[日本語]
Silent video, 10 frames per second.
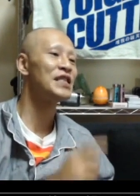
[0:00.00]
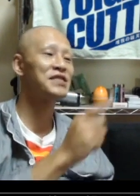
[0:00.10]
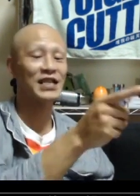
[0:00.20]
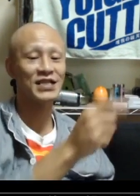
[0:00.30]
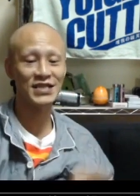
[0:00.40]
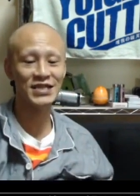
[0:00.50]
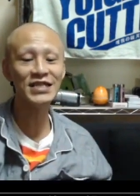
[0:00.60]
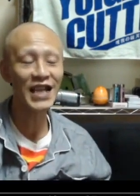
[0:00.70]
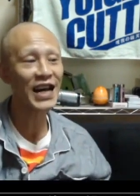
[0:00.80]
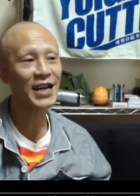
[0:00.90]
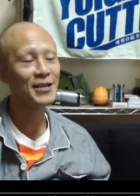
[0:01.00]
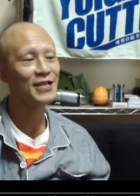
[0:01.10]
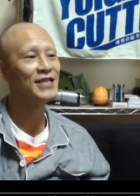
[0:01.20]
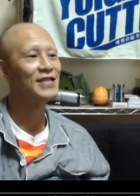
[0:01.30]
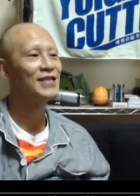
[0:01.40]
て聞いた
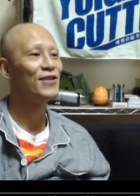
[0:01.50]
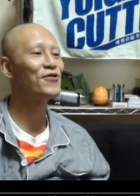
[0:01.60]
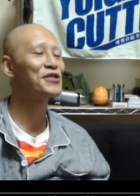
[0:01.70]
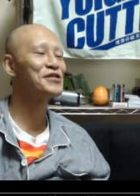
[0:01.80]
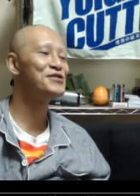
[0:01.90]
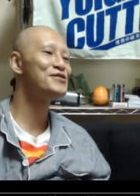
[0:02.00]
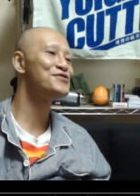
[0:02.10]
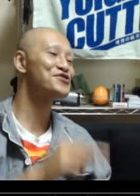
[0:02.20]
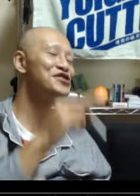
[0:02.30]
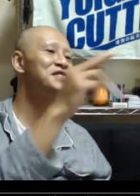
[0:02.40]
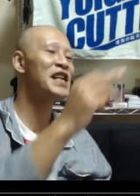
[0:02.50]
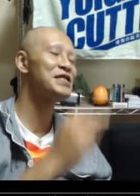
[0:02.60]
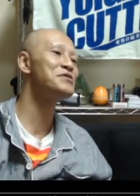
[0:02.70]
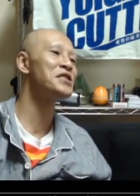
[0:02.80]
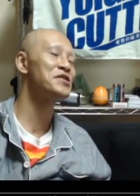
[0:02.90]
俺、ツイッター
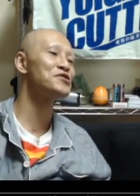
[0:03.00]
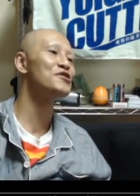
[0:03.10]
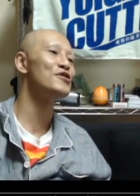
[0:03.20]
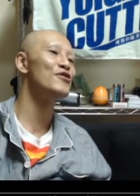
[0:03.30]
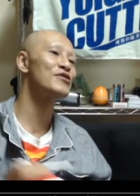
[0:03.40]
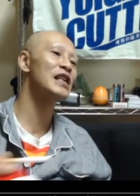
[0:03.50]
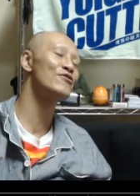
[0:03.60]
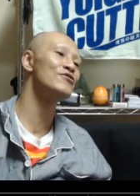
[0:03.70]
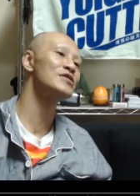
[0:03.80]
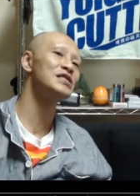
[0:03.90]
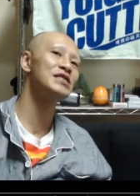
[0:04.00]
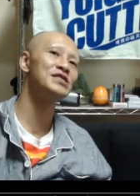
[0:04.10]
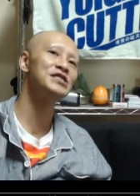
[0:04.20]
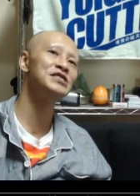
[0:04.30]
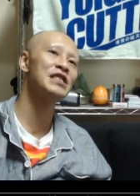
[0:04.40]
で見たんだけど、俺が今回さ、
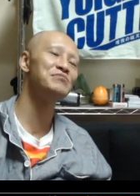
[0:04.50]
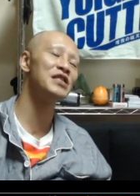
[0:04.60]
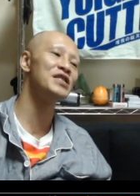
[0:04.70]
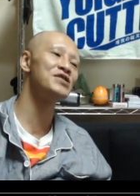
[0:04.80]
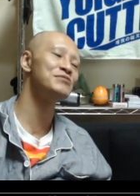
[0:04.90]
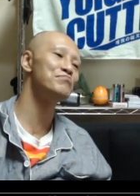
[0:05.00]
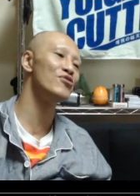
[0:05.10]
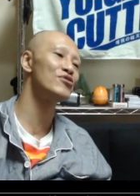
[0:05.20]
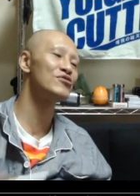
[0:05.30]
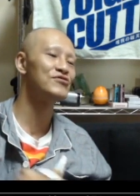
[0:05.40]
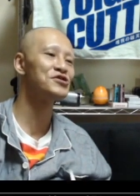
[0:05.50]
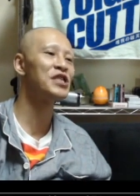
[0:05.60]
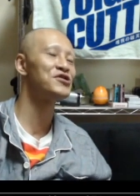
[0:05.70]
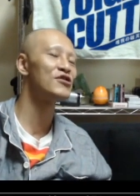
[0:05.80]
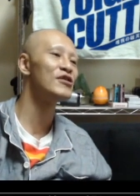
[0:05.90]
じいさんみたいなやつに暴力振るっ
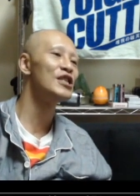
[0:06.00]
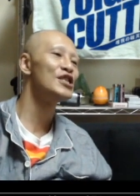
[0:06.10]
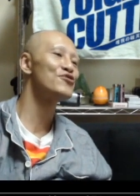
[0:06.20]
たでしょ。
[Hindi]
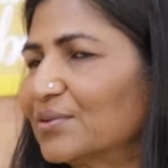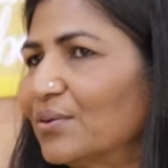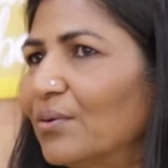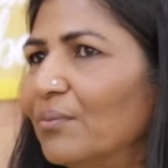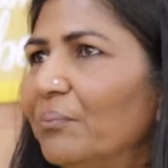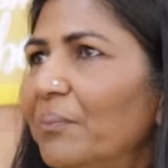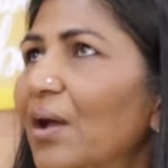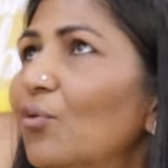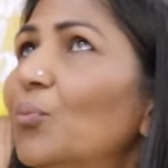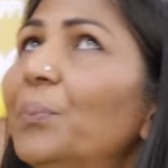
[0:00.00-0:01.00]
तो मैं
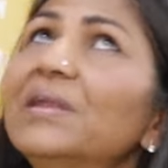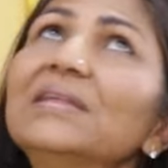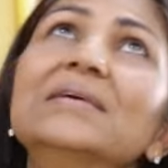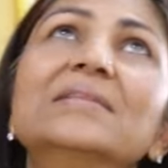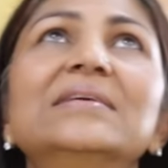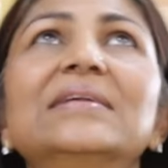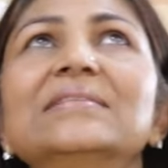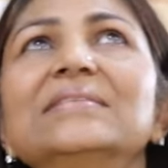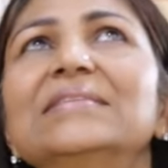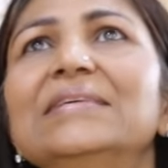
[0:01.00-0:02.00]
ऊपर ही देखती
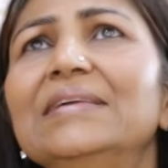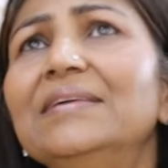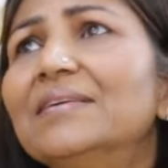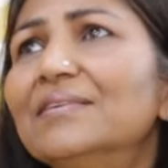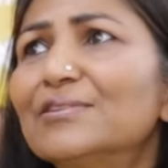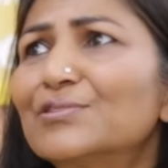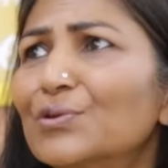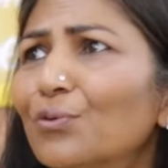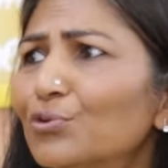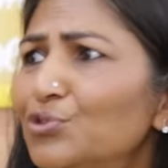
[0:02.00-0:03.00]
रहती थी ईगल्स
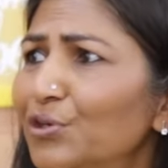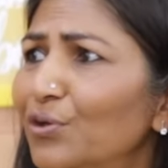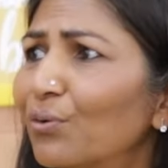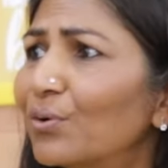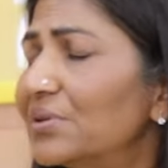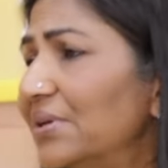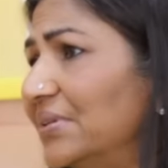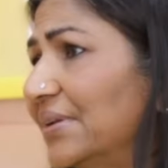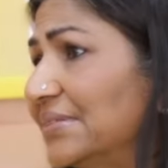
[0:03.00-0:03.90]
को चिड़ियों को देखती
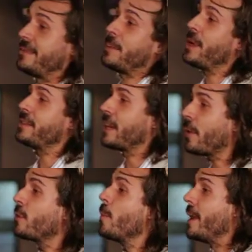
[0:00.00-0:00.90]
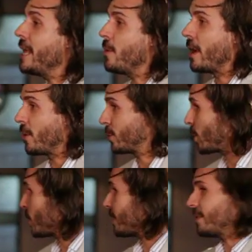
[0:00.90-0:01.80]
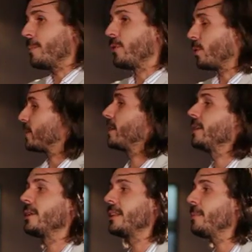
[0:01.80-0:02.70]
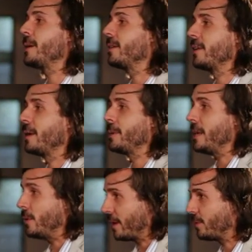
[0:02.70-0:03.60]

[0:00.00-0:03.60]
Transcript: estamos entrando a tu película, nosotros no te estamos contratando a ti para hacer la película,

________________________________________

* **Aim of the exercise**:
Everything in the data above, apart from the pictures, should be retyped exactly.

* **Finished exercise**:
[日本語]
Silent video, 10 frames per second.
[0:00.00]
[0:00.10]
[0:00.20]
[0:00.30]
[0:00.40]
[0:00.50]
[0:00.60]
[0:00.70]
[0:00.80]
[0:00.90]
[0:01.00]
[0:01.10]
[0:01.20]
[0:01.30]
[0:01.40]
て聞いた
[0:01.50]
[0:01.60]
[0:01.70]
[0:01.80]
[0:01.90]
[0:02.00]
[0:02.10]
[0:02.20]
[0:02.30]
[0:02.40]
[0:02.50]
[0:02.60]
[0:02.70]
[0:02.80]
[0:02.90]
俺、ツイッター
[0:03.00]
[0:03.10]
[0:03.20]
[0:03.30]
[0:03.40]
[0:03.50]
[0:03.60]
[0:03.70]
[0:03.80]
[0:03.90]
[0:04.00]
[0:04.10]
[0:04.20]
[0:04.30]
[0:04.40]
で見たんだけど、俺が今回さ、
[0:04.50]
[0:04.60]
[0:04.70]
[0:04.80]
[0:04.90]
[0:05.00]
[0:05.10]
[0:05.20]
[0:05.30]
[0:05.40]
[0:05.50]
[0:05.60]
[0:05.70]
[0:05.80]
[0:05.90]
じいさんみたいなやつに暴力振るっ
[0:06.00]
[0:06.10]
[0:06.20]
たでしょ。
[Hindi]
[0:00.00-0:01.00]
तो मैं
[0:01.00-0:02.00]
ऊपर ही देखती
[0:02.00-0:03.00]
रहती थी ईगल्स
[0:03.00-0:03.90]
को चिड़ियों को देखती
[0:00.00-0:00.90]
[0:00.90-0:01.80]
[0:01.80-0:02.70]
[0:02.70-0:03.60]

[0:00.00-0:03.60]
Transcript: estamos entrando a tu película, nosotros no te estamos contratando a ti para hacer la película,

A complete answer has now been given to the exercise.